One of America’s great national treasures, stop-motion animator Ray Harryhausen, celebrated his 90th birthday June 29th and the Web is bespangled with tributes, articles and retrospectives. So many of “Uncle Ray’s” films feature brave soldiers battling dinosaurs, aliens, space monsters and Greek myths, that you might wonder about Harryhausen’s martial experience. WIB readers might pleased to know that as a member of the Greatest Generation, Harryhausen joined his peers Chuck Jones, Ted Giesel (Dr. Seuss!) and others working on Frank Capra’s “Why We Fight” series during World War II. In his autobiography, Ray Harryhausen: An Animated Life (co-authored with Tony Dalton), Harryhausen writes:
Whilst I was working in the Special Service Division I was able to live with my parents, and went home after a day at the studios to work in my hobby house on another project called Guadalcanal (1943). It was a 10-minute color short about the battle for Guadalcanal in the Pacific using model ships and planes. I hoped to demonstrate the usefulness of model animation in illustrating events and techniques for wartime use, much as I had tried to do with my earlier How to Bridge a Gorge. However, unlike the previous effort, this was a much more sophisticated project that used wipes, sound effects and music “borrowed” from Max Steiner and Miklos Rozsa. For the sea I used a huge sheet of frosted ripple glass lit from below with a blue light, and for the waves on the glass I animated “waves” of sand. The final touch was to show a Japanese ship sinking, and to simulate the distressed water I used salt, animated like the sand into ripples of white “sea.”
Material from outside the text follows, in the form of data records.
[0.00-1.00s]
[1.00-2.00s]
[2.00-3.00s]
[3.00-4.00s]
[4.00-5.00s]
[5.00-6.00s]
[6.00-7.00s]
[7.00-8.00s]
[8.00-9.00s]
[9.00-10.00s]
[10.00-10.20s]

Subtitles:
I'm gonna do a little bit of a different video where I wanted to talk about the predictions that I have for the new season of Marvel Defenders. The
In a 2008 interview with Lawrence French for Cinefantastique, Ray elaborated:
It was made in my spare time at night to show how you could use stop-motion photography to do a training film. I showed it to Frank Capra, and although he was impressed with it, the army never used it. At the time, I was working with Frank Capra in the Signal Corps and our post was at Western Avenue and Sunset, so I was able to live at home and work on Guadalcanal in my spare time …
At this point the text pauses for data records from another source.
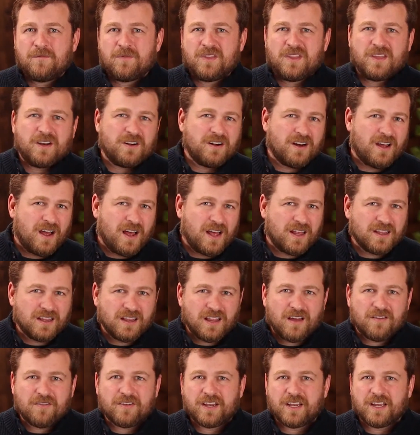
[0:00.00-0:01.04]
They're not
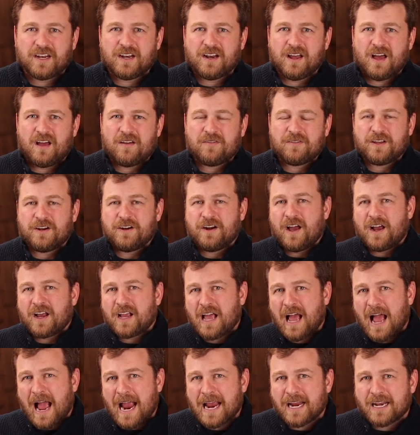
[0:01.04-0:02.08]
loving enough, they're not
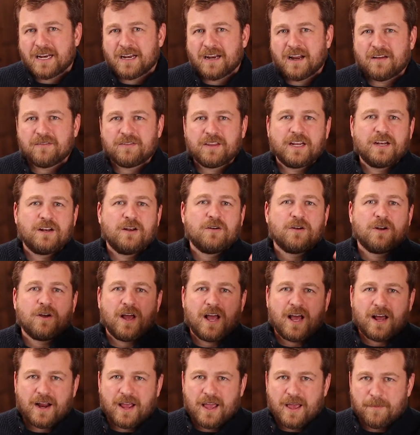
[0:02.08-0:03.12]
kind enough, they don't know
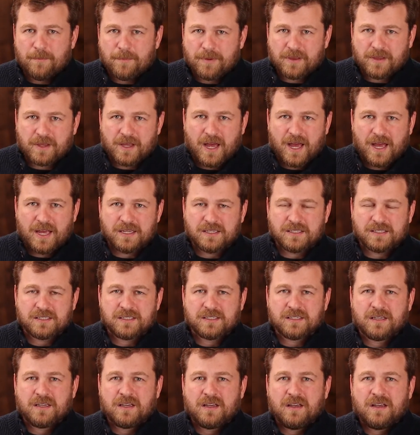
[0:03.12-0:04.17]
how to empathize.
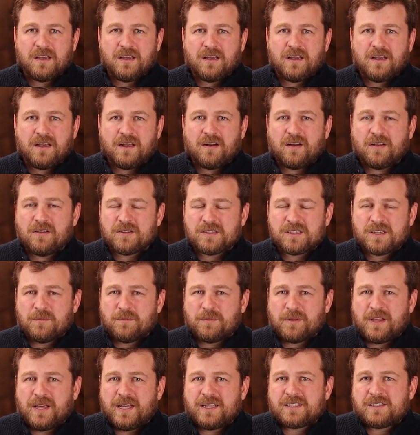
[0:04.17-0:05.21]
And all those
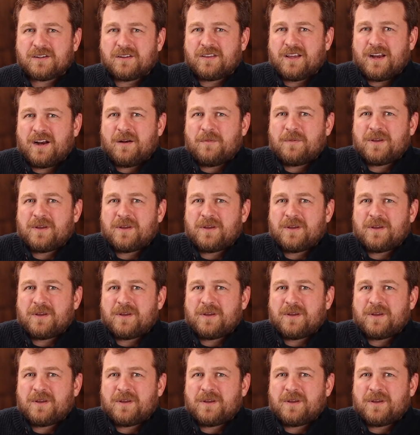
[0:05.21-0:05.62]
complaints are thereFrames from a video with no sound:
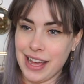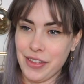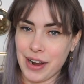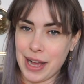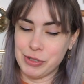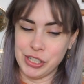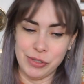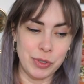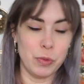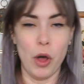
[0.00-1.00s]
other
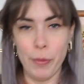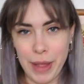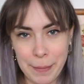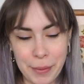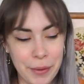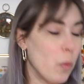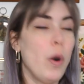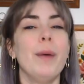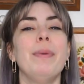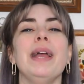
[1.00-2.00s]
option was wallpaper.
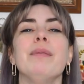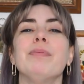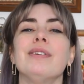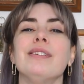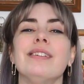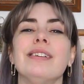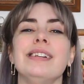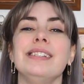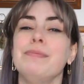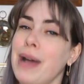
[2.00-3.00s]
Wallpaper
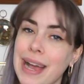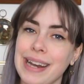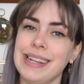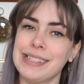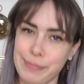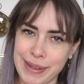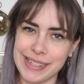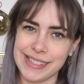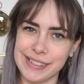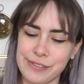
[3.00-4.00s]
is mighty
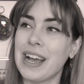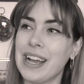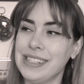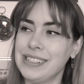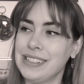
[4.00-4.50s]
expensive. I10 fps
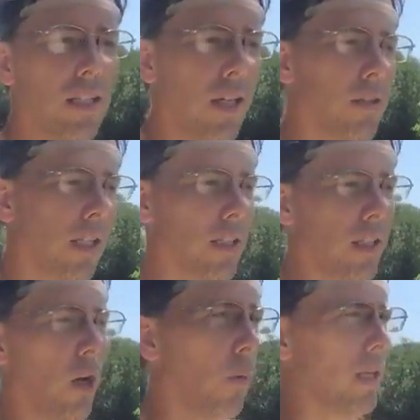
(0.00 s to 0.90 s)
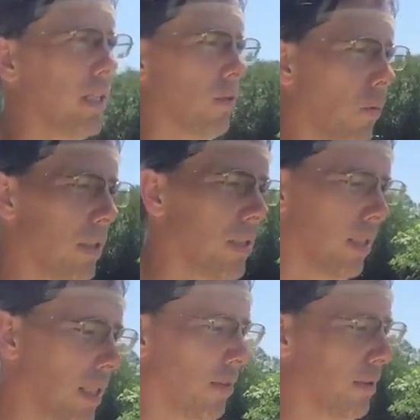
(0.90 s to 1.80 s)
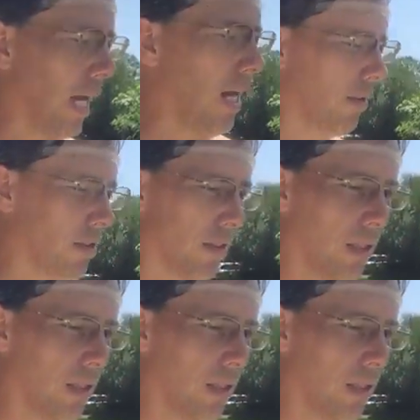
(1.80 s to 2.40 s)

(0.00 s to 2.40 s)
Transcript: you know, doesn't know what is and what isn't needed with the house.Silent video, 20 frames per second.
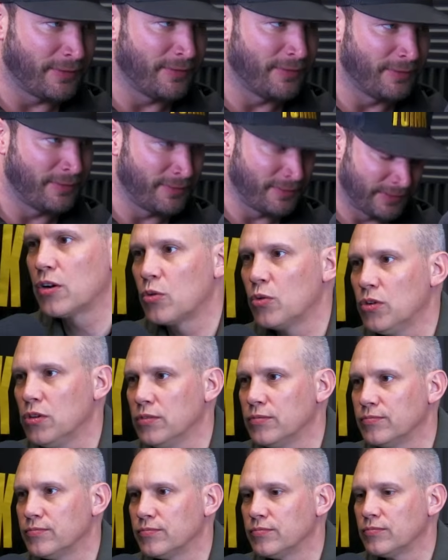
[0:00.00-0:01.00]
Yes, there will.
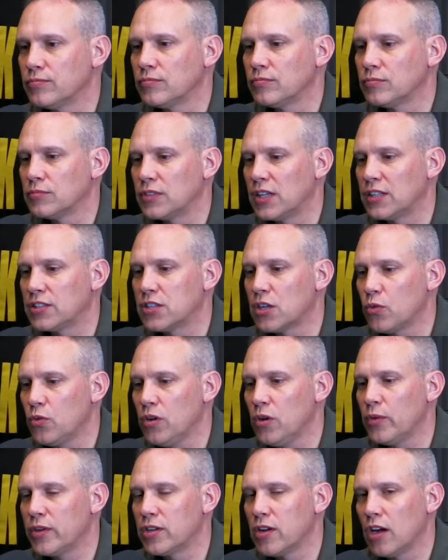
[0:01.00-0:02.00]
Yes, there will.
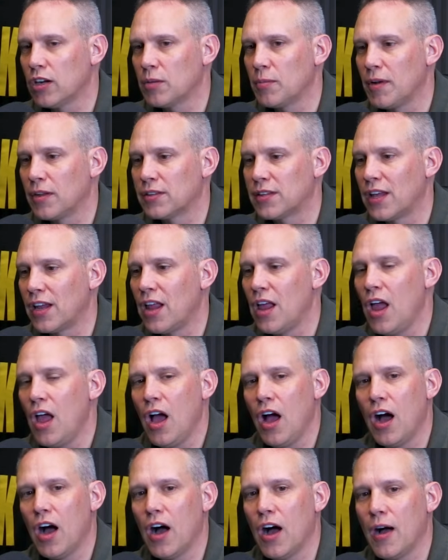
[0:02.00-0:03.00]
We talked about that.
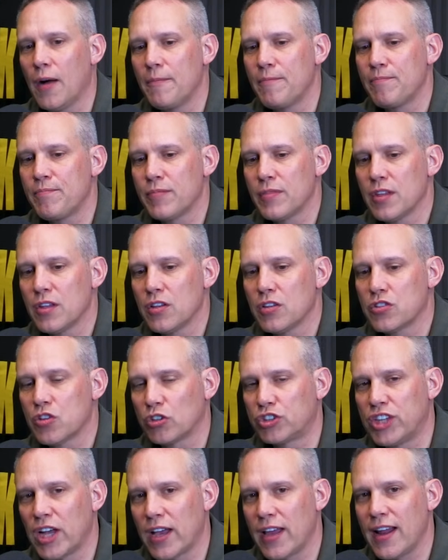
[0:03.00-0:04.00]
So
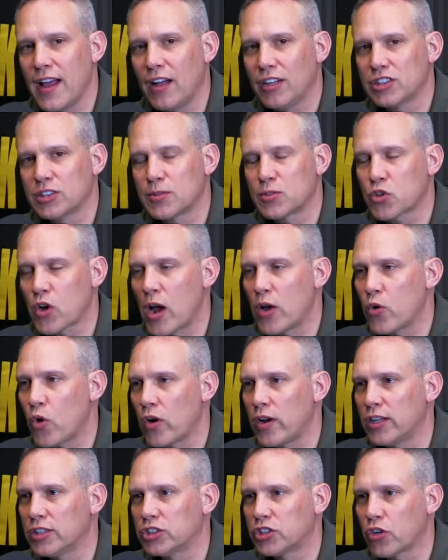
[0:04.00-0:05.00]
check it out. Subscribe to our
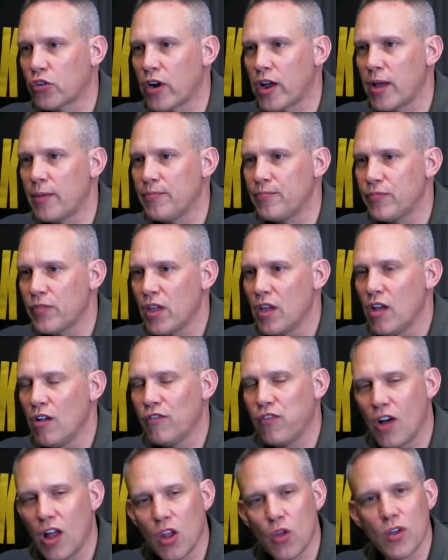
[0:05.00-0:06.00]
Instagram.
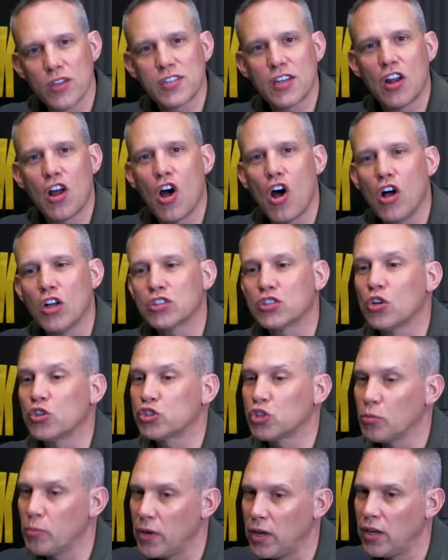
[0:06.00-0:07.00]
Follow us on all
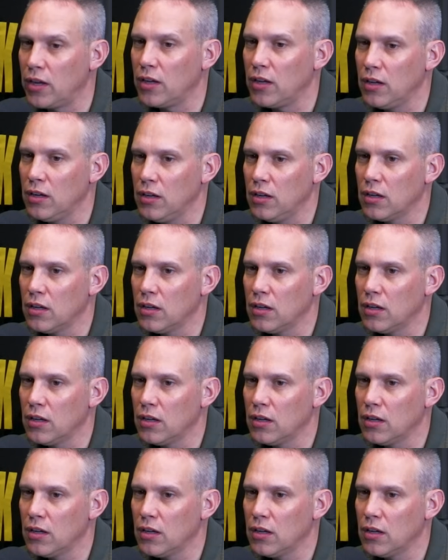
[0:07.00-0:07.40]
social media.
All the tanks and boats I bought at the five and dime store. Except for the steamroller, which I had to build from scratch and the bulldozer, which was made from a model kit. The palm trees I had left over from Evolution. I used one foreground painting, which is obviously a painting, but shooting in 16mm you had a difficult time carrying the focus, because the painting was so close to the camera and in the background was the table where the action took place. To get a depth of field I stopped way down to f16 on the camera lens and took 30 seconds for each frame of film that was exposed. I originally used all canned music for the soundtrack, records of Stravinsky, Max Steiner and Howard Hanson, but we couldn’t get the release for that music for the DVD, so John Morgan and Bill Stromberg have composed new music for it.
On a related note, we’re now working on WIB‘s very first stop-motion animation. Details to come.